Action item ->
Every line from the one bearing "[22:53.50-22:54.50]" through the last line of the records below is to be output exactly, and no other line; leave out the pictures.

Saved data entries ->
*** Block opens ***

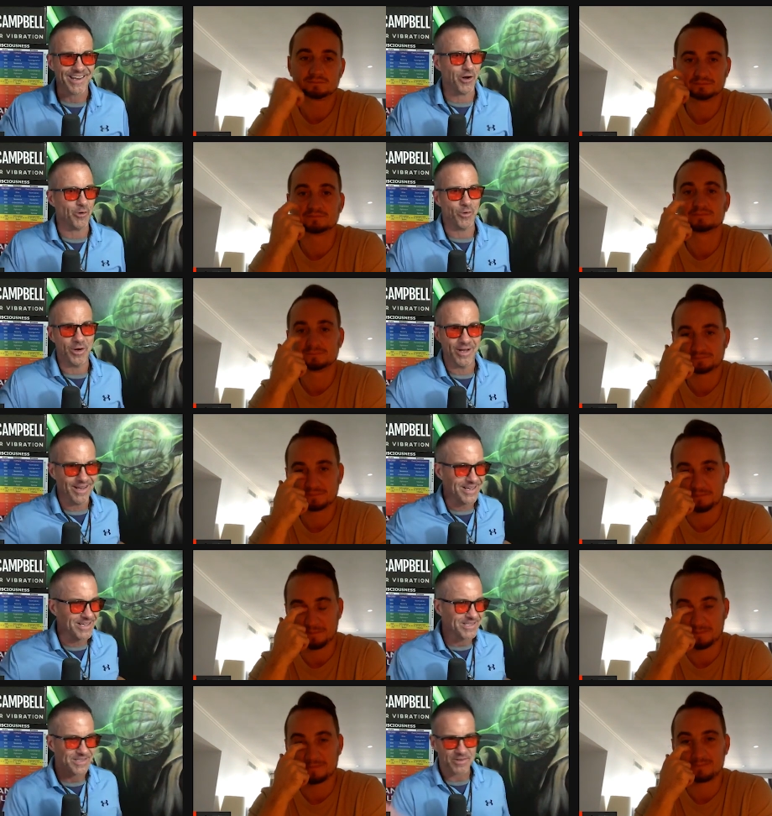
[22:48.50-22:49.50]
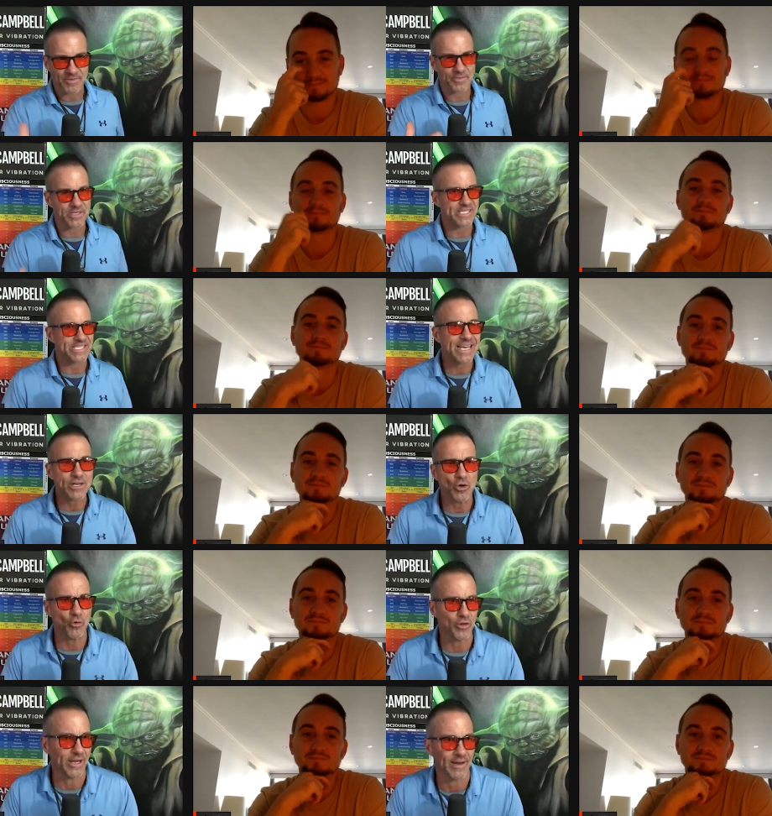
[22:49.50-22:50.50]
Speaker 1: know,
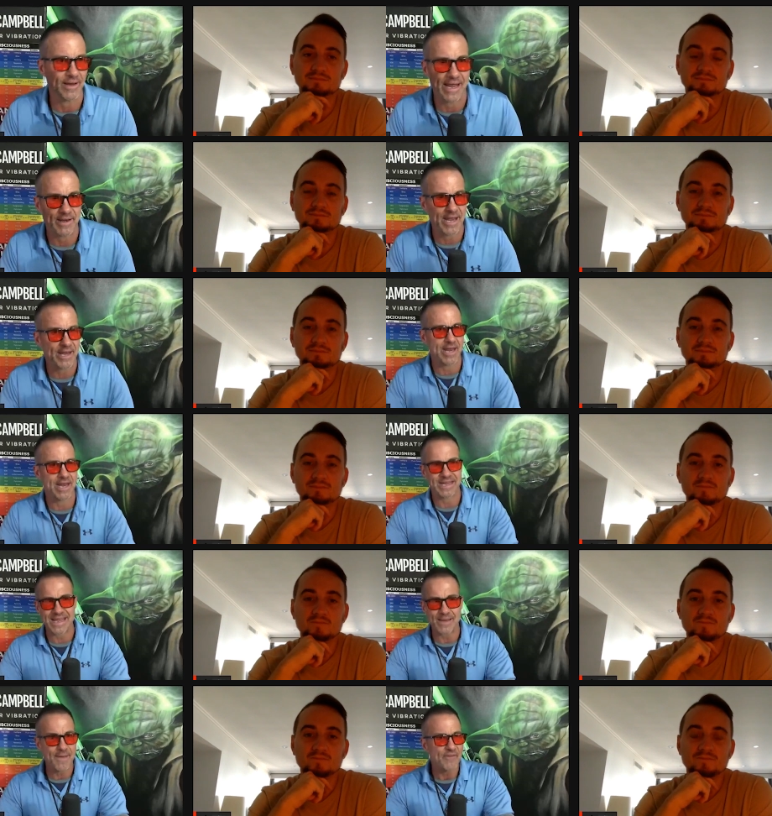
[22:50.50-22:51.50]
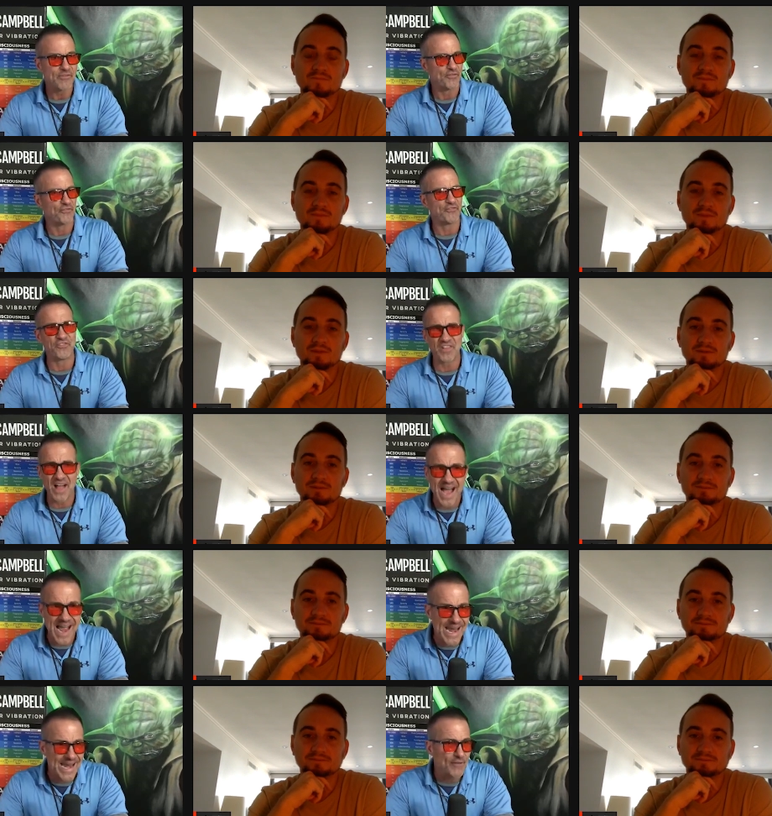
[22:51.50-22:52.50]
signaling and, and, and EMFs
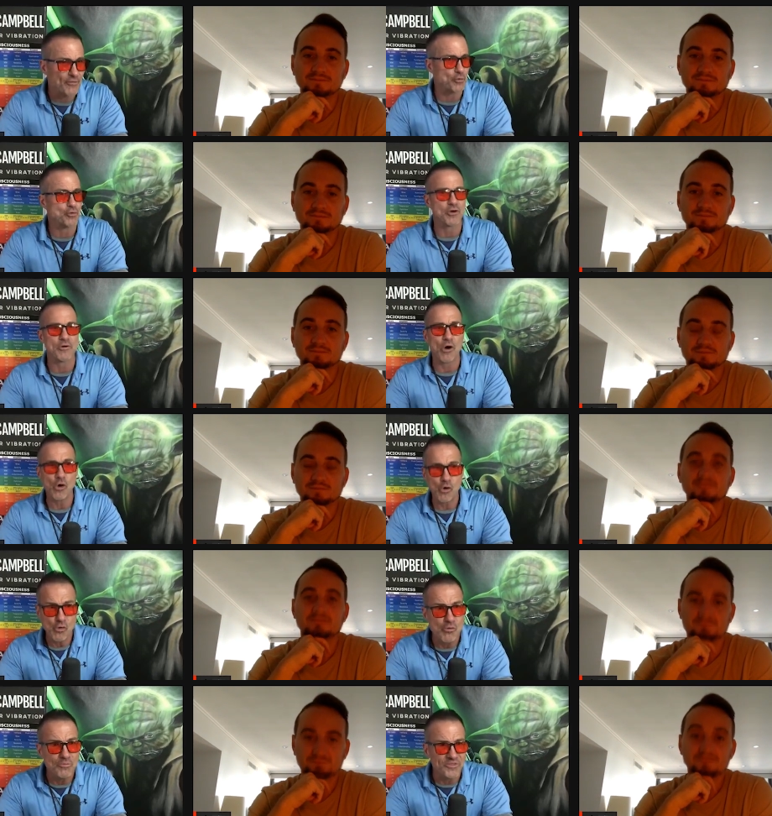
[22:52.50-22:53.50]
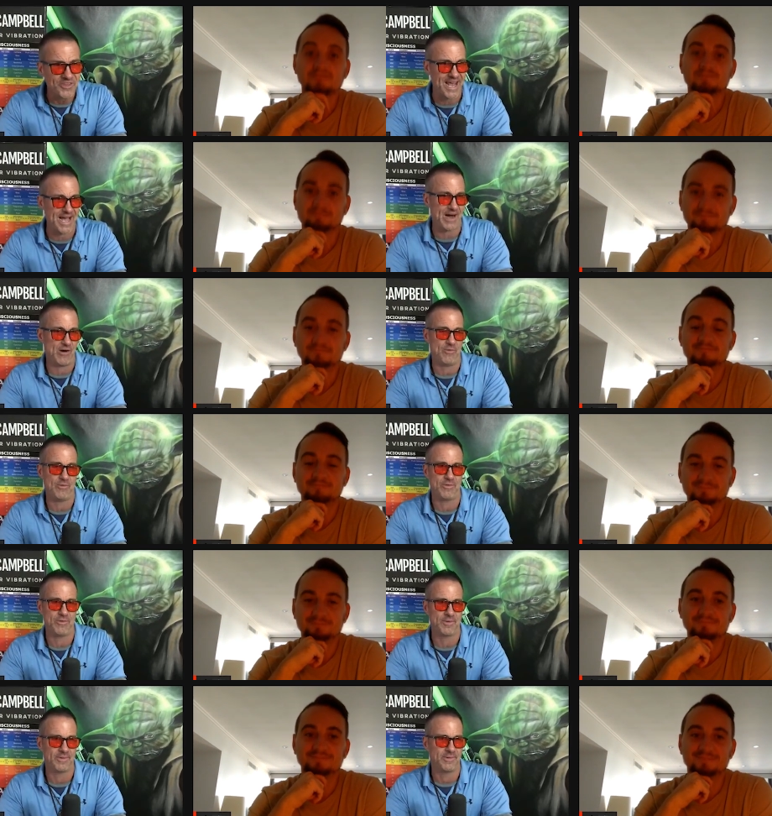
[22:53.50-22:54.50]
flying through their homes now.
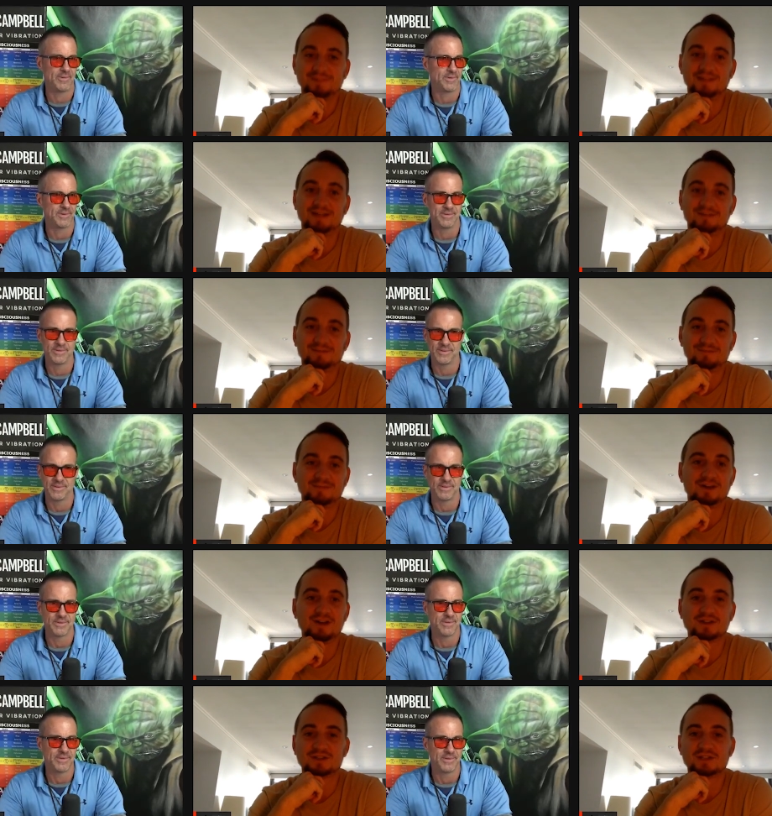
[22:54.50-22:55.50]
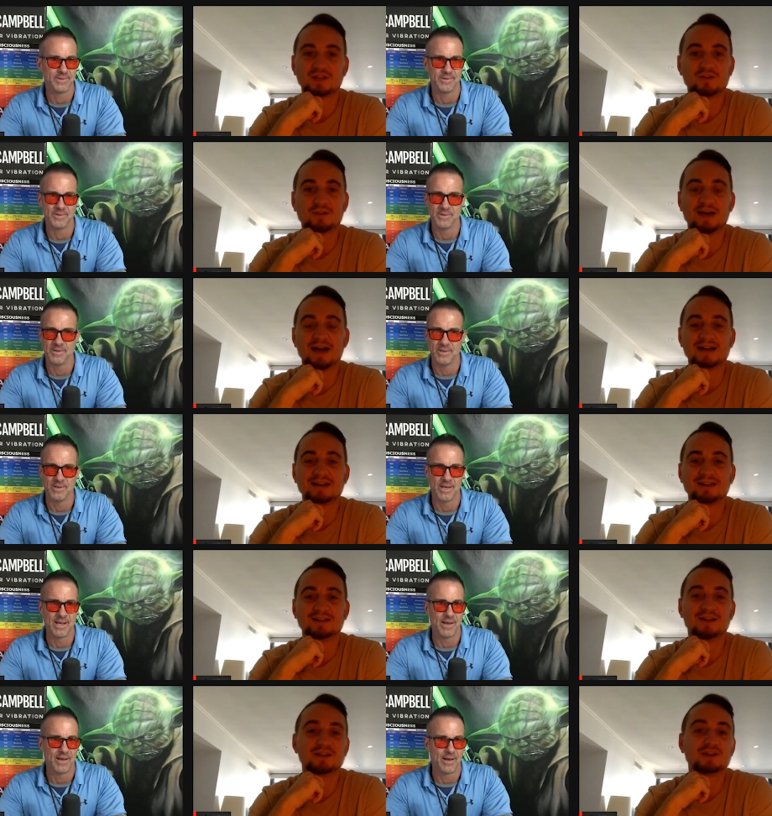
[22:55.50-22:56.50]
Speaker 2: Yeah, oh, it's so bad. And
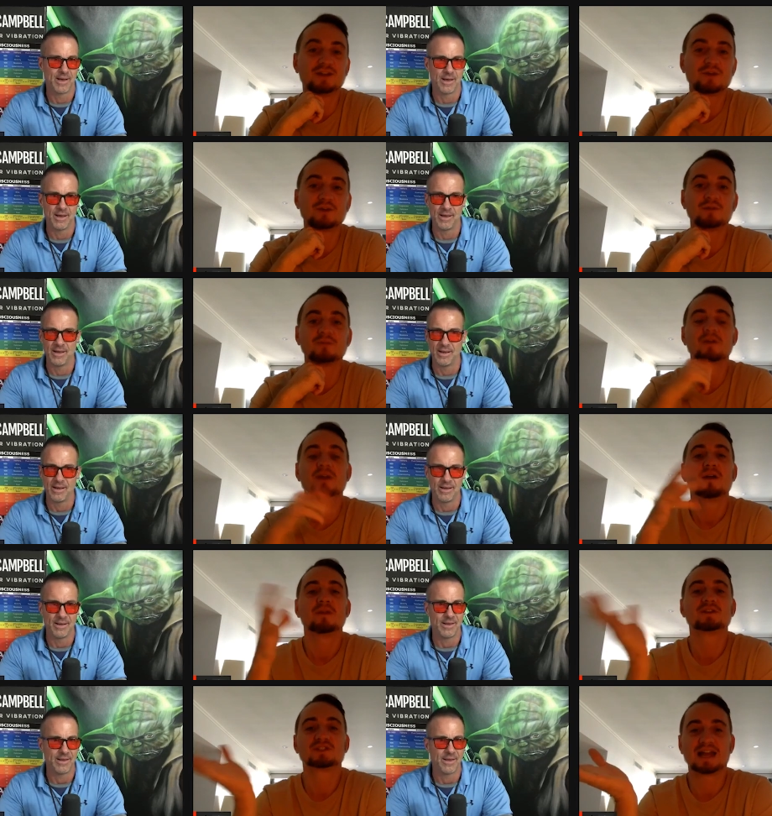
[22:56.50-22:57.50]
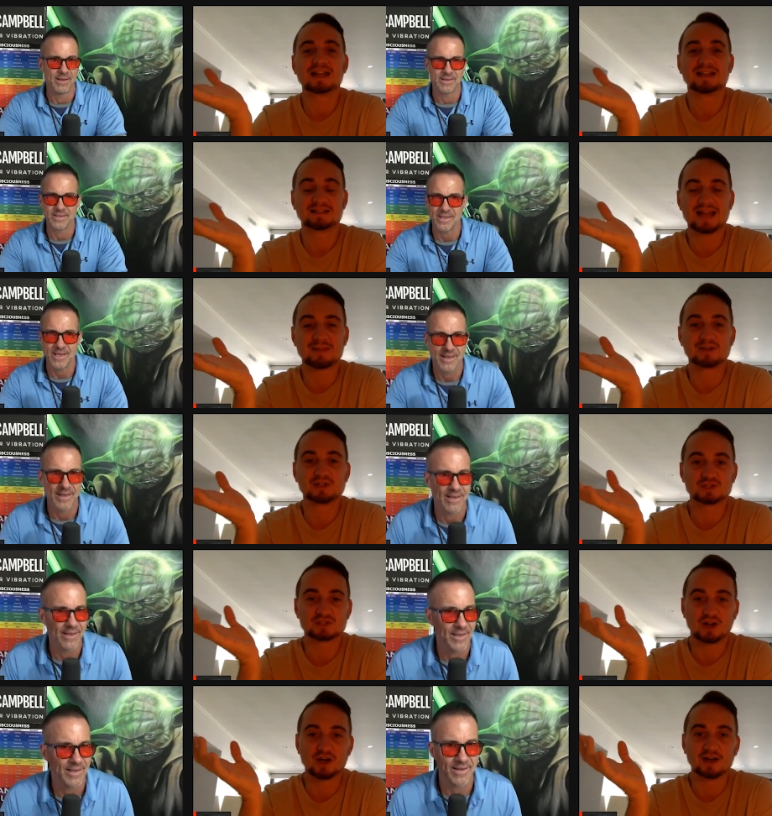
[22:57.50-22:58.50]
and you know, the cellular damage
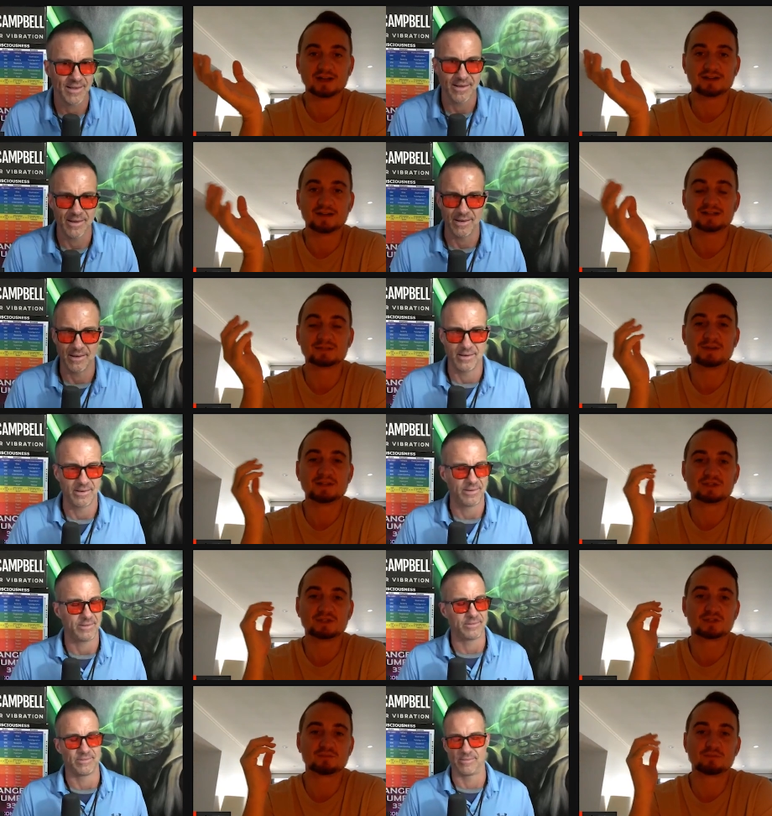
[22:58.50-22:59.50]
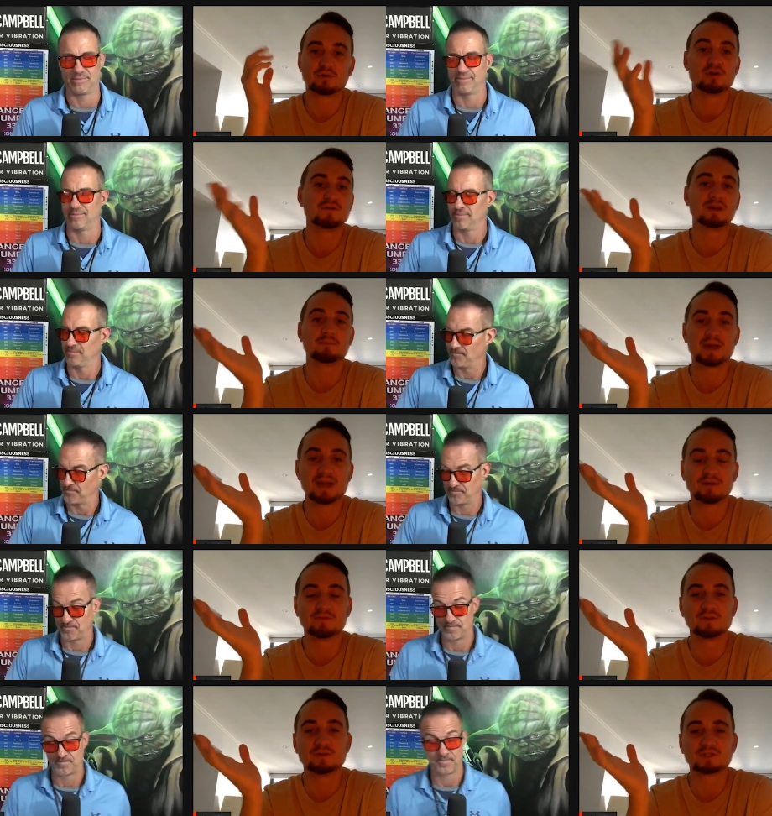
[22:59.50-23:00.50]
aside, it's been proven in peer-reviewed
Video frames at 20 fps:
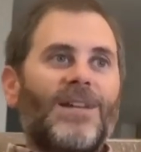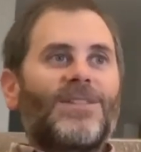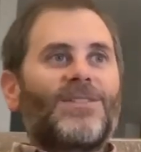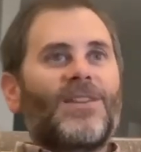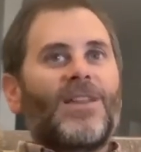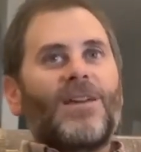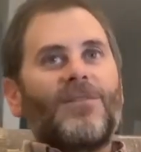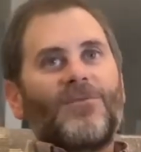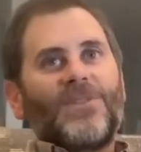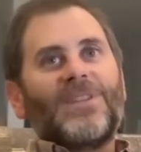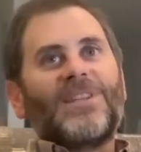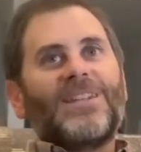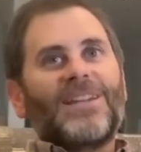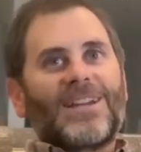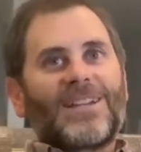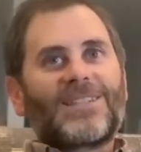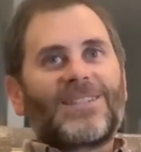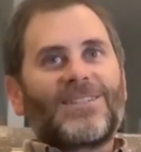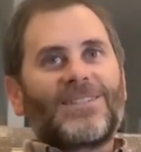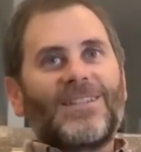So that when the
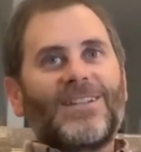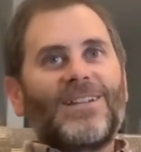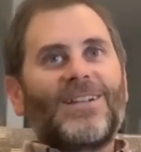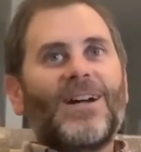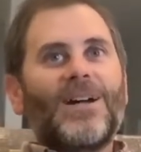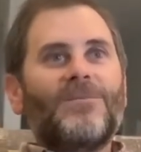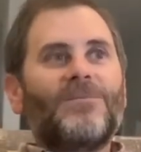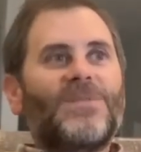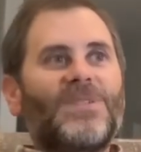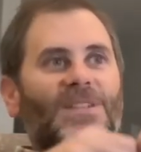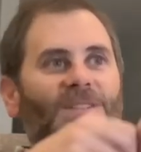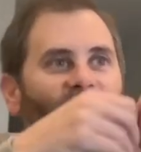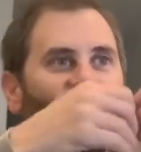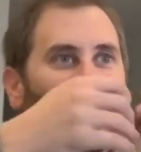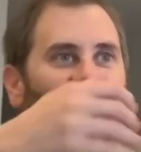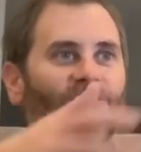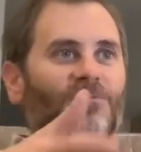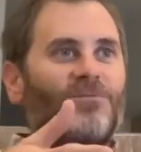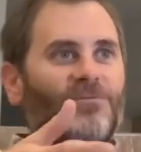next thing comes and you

*** Block closes ***

Answer area ->
[22:53.50-22:54.50]
flying through their homes now.
[22:54.50-22:55.50]
[22:55.50-22:56.50]
Speaker 2: Yeah, oh, it's so bad. And
[22:56.50-22:57.50]
[22:57.50-22:58.50]
and you know, the cellular damage
[22:58.50-22:59.50]
[22:59.50-23:00.50]
aside, it's been proven in peer-reviewed
Video frames at 20 fps:
So that when the
next thing comes and you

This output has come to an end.